▶ _PROMPT_: Print exactly what appears from the line containing "[00:00:01.00 to 00:00:02.00]" through the final line of the data below, pictures excluded.
──────── DATA EXCERPT
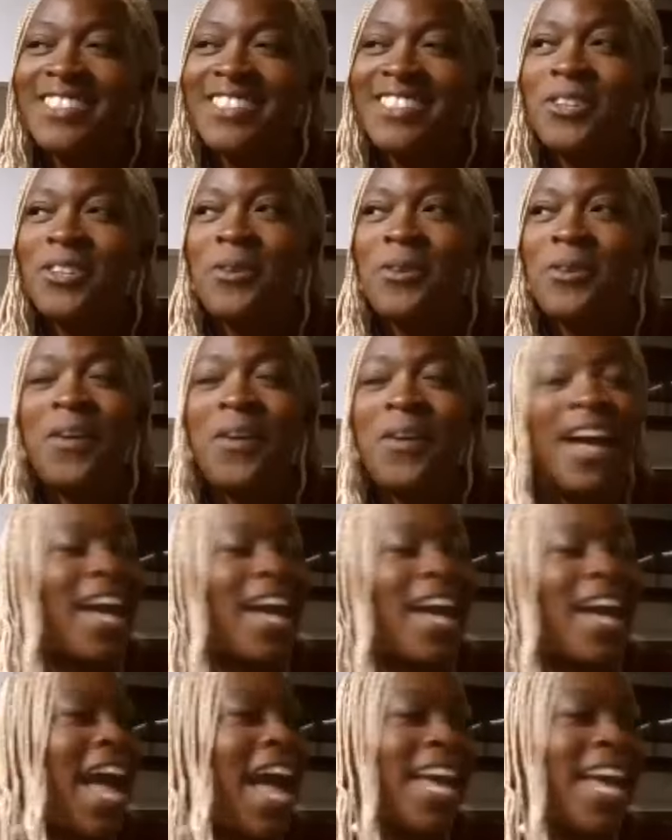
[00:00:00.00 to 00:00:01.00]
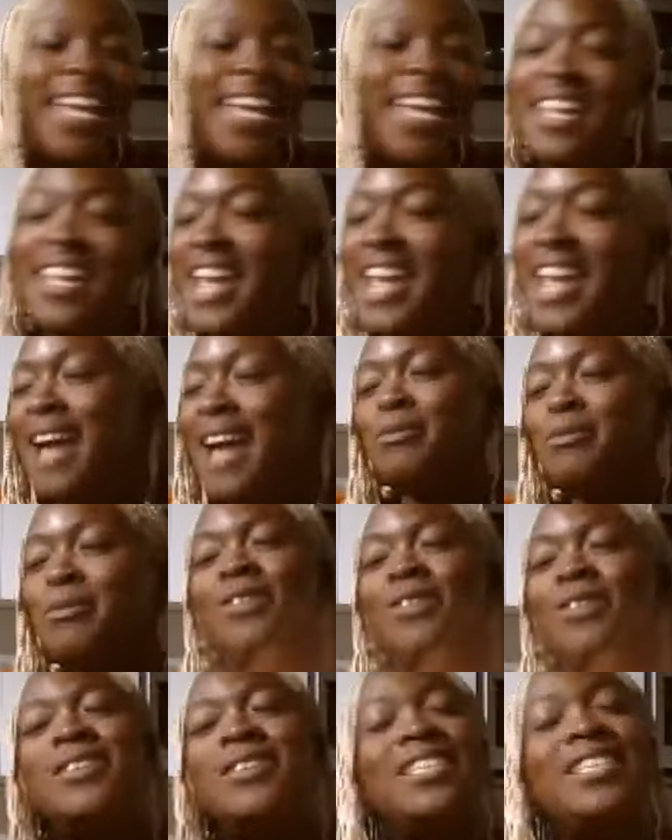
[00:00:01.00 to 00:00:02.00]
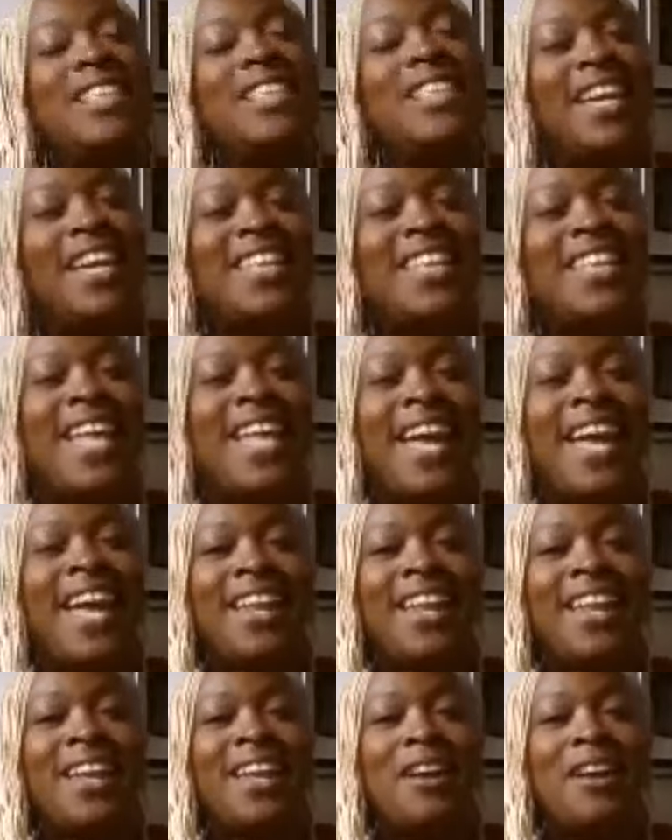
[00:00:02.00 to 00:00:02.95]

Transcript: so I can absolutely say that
────────────────
▶ _RESPONSE BELOW_:
[00:00:01.00 to 00:00:02.00]
[00:00:02.00 to 00:00:02.95]

Transcript: so I can absolutely say that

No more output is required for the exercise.